Canadians do not want nor do they deserve what Stephen Harper and his sycophants are doing to this country. And neither proportional representation nor preferential voting are going to save the day as long as Stephen Harper’s people can win the country with just 40 per cent of the popular vote. He can count, you know!
What we do know about this marriage is that some of our old swains are going to dessert us. The NDP is going lose some of the direct union support. The Liberals are going to be damaged by the mass desertion of the party’s right wing. That is fine. Unions were useful but they had been steadily drifting over to the Liberals anyway. The right wing of the Liberal Party is no loss as those people did us more harm than good.

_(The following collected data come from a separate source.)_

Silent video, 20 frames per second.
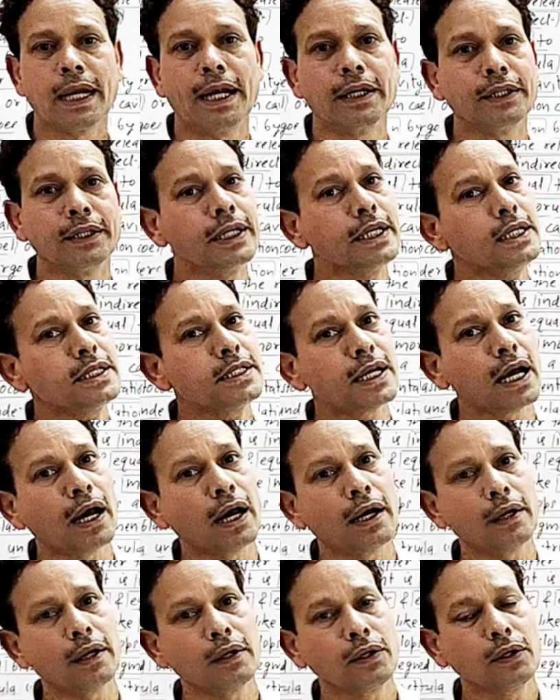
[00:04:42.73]
and these
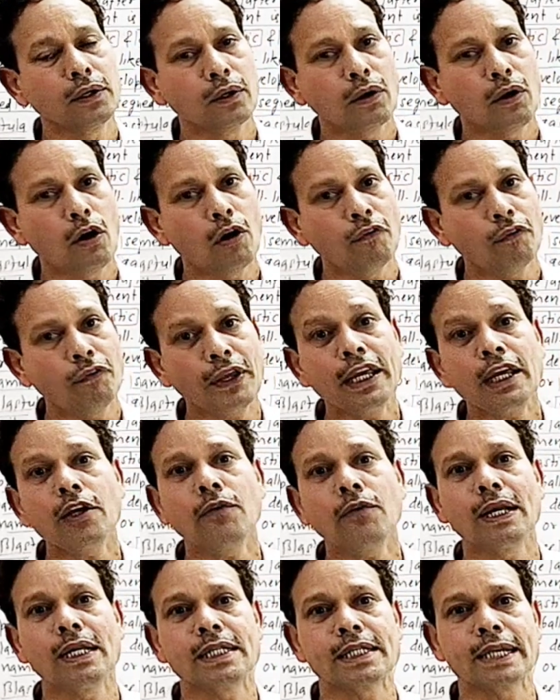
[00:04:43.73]
are of
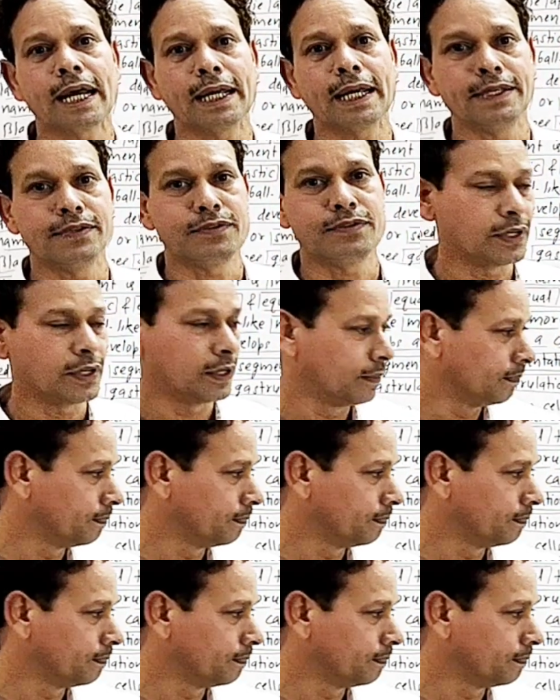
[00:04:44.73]
equal size.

If Dalton McGuinty was not one of those hidebound conservatives in liberal clothing, we could have a trial marriage here in Ontario. The Ontario Liberal Party desperately needs the humanizing influence that Andrea Horwath’s party could bring to the Liberal caucus. And we would certainly wish Dalton McGuinty well, over there in Tiny Tim Hudak’s caucus. Those two deserve each other.

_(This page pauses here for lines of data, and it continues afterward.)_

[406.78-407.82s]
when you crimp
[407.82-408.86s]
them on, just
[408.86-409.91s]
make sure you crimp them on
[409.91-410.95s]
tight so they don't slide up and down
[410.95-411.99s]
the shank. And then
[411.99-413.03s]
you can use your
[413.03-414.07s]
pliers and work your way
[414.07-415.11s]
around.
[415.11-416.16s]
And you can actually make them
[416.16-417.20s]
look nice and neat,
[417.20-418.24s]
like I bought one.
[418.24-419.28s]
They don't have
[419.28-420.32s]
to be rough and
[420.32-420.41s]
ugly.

The critical test for the marriage of the federal wings of the parties is Thomas Mulcair. He needs to be willing to undergo another leadership contest. The best guess is that his ego would tell him to go for it. And he could win.
It also solves the problem for the Liberal leadership. Bob Rae is not the darling of the Liberal left wing. He never has been. Too many of the Liberal left were turned off by his failed leadership in Ontario in the 1990s. Besides, the leadership of a combined new Liberal Democratic Party opens all kinds of interesting possibilities.
The Liberal caucus in Ottawa has some excellent younger contenders who can wait the one or two terms in Parliament if Mulcair is leading their party. There is another possibility in Nathan Cullen. As it stands today, Mike Crawley, president of the Liberal Party of Canada, should be talking to his counterpart in the federal NDP. The wedding bells are ringing.